Detection of IGF-1 Secretion from Transfected hNPPFV Cells
Secretion of IGF-1 (as component of the IGF-1-tdTomato fusion protein) from hNPPFVigf-1-tdTomato or hNPPFVtdTomato cells was detected using ELISA assay. A 96-well Elispot plate was coated by sodium carbonate buffer (50 μl/well) overnight at 4° C. Conditioned culture medium from hNPPFVigf-1-tdTomato or hNPPFVtdTomato cells (collected on day 1, 3, 5 and 7) and recombinant mouse IGF-1 protein (10-250 ng/ml) were used to coat the Elispot plate overnight (4° C.). After being briefly rinsed, the wells were filled with the blocking buffer (200 μl/well, 10% FBS in 1×PBS) at room temperature for 2 hr. The wells were washed twice with 1×PBS and incubated with goat anti-mouse IGF-1 (1:400) at 4° C. overnight. Wells were washed with 1×PBST three times (5 min each time) and then incubated with chick anti-goat HRP-conjugated secondary antibody (Sigma, 1:5000). Wells were washed twice with 1×PBST and once with 1×PBS. TMB (3,3′,5′5-tetramethylbenzidine) was added to the wells and incubated in dark area for 15-20 min. The reaction was stopped with H2SO4 (2 M) and the plate was quickly read with a Flox4 microarray reader system at OD 450 nm.

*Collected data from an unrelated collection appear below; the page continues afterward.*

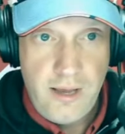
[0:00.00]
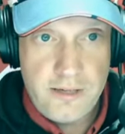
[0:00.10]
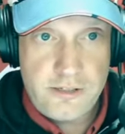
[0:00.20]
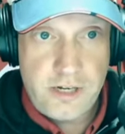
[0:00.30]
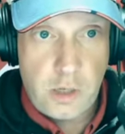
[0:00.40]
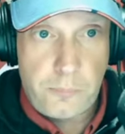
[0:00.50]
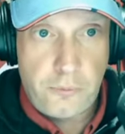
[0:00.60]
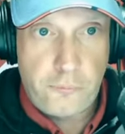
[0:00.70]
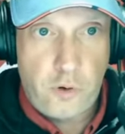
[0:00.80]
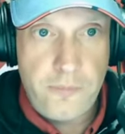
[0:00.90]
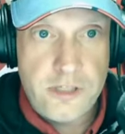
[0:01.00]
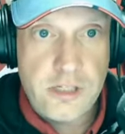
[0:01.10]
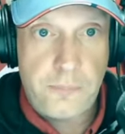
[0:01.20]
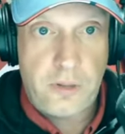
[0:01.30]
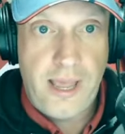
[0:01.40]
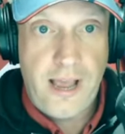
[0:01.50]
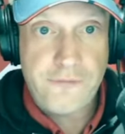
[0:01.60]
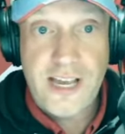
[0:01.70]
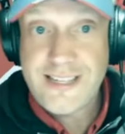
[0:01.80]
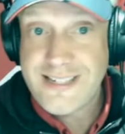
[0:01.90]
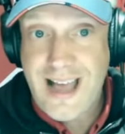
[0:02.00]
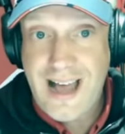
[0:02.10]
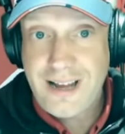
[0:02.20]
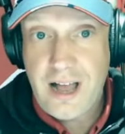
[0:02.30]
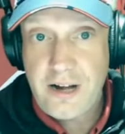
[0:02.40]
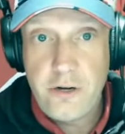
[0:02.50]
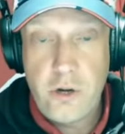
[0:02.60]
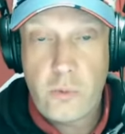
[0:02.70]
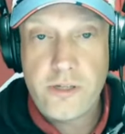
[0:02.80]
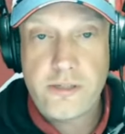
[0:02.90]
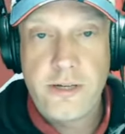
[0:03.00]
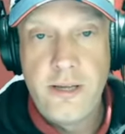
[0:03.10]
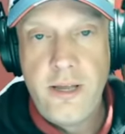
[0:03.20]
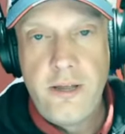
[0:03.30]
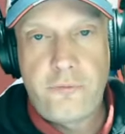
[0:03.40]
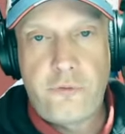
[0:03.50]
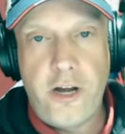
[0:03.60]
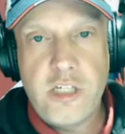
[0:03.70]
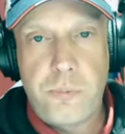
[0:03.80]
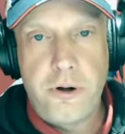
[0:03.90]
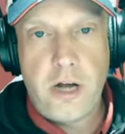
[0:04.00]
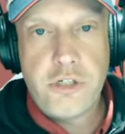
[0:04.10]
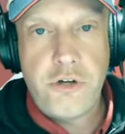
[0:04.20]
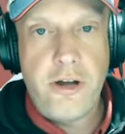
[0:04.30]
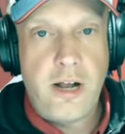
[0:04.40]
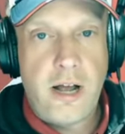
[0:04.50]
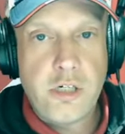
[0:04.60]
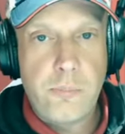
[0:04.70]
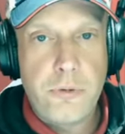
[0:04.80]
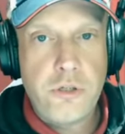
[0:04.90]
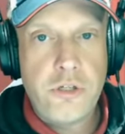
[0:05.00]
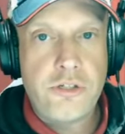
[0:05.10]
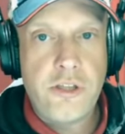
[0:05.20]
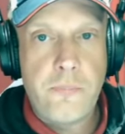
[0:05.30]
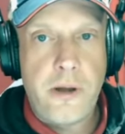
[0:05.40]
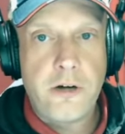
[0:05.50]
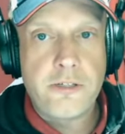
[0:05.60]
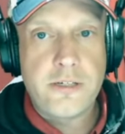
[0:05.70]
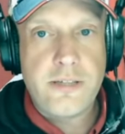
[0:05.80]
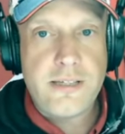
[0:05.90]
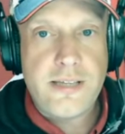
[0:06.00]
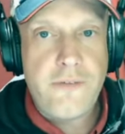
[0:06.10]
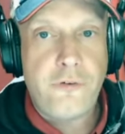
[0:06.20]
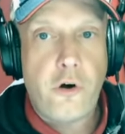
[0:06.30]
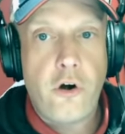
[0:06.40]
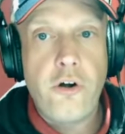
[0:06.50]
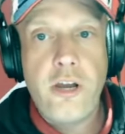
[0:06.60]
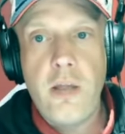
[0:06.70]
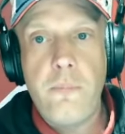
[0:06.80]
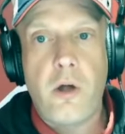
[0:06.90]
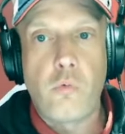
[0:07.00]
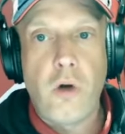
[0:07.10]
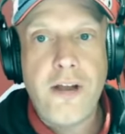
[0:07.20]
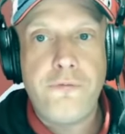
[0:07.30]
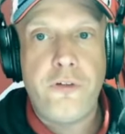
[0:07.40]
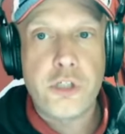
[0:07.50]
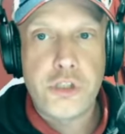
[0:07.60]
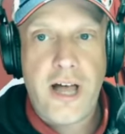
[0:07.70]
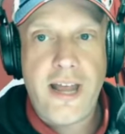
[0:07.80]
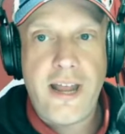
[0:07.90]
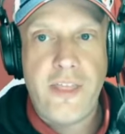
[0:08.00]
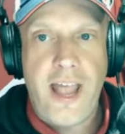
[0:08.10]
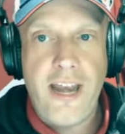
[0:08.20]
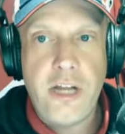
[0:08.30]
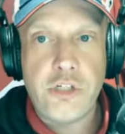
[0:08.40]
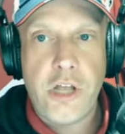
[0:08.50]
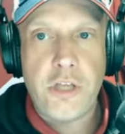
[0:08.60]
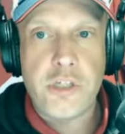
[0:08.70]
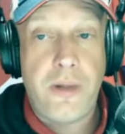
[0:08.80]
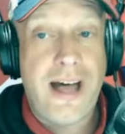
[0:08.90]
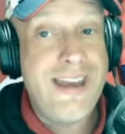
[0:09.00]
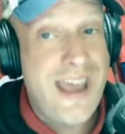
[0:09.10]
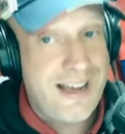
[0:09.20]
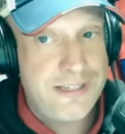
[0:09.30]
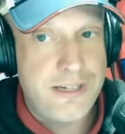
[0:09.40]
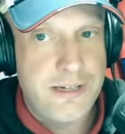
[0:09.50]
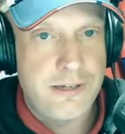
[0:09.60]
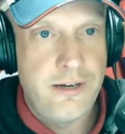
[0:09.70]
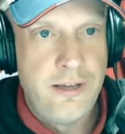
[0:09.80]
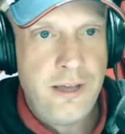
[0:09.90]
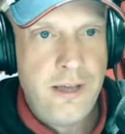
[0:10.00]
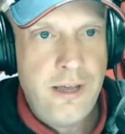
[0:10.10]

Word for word: His stellar performance in the playoffs has not gone unnoticed. Frank's production and contributions to the Bears' success have earned him a rightful shot at the NHL spot next season.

P0 B6 mice were euthanized with CO2 and the retinas were dissected out from the eyecups in cold Hank's buffer (Life Technologies) containing 1× Penicillin-Streptomycin-Glutamine (Life Technologies). Retinas were digested in 20 U/ml papain solution containing 100 U/ml DNaseI at 37° C. for 5-15 min; the reaction was stopped with 5 mg/ml ovomucoid protease inhibitor containing 5 mg/ml albumin. Retinas were gently triturated to obtain a single cell suspension, and cells were washed once and re-suspended in 800 μl washing buffer (0.5% BSA, 2 mM EDTA in 1×PBS). RGCs were isolated using Thy1.2 (CD90.2) microbeads and MACS® magnetic separation system (Miltenyi Biotech) following the manufacturer's instructions. RGCs were centrifuged and re-suspended in RGC culture medium (Neurobasal-A medium supplemented with 25 μM L-glutamic acid, 1 mM L-glutamine, 100 U/ml penicillin, 100 μg/ml streptomycin, 1×B-27, 5 μg/ml insulin, 50 ng/ml BDNF, 50 ng/ml CNTF and 1 μM forskolin) (Life Technologies).
Co-Culture of RGCs with Transfected hNPPFV Cells
hNPPFV cells transfected with pJ603-neoigf-1-tdTomato or pJ603-neotdTomato plasmids were seeded onto cell culture inserts (0.4 μm pore size, BD Falcon) and incubated. On day 3, RGCs were seeded onto 12-well plates pre-coated with Poly-D-Lysine (Millipore, 0.1 mg/ml) and merosin (Millipore, 5 μg/ml), and 200 μl of RGC culture medium was added into each well; culture medium in the inserts containing transfected hNPPFV cells was replaced with 200 μl RGC culture medium before being transferred to the wells. The plates were maintained in an incubator (37° C., 95% O2 and 5% CO2) for three days before being subjected to survival and neurite outgrowth assays. In some experiments, the following reagents were added into the culture medium immediately after RGCs were seeded: IGF-1 receptor antagonist (H-1356, Bachem, 40 μg/ml) which acts as a competitive inhibitor of the IGF-1 receptor, IGFBP (IGF-binding protein) inhibitor NBI-31772 (Millipore, 10 μM), which disrupts the binding of IGF-1 with all six IGFBPs, and a blocking antibody to IGF-1 receptor (IGF-1R, 1:250, R&D Systems).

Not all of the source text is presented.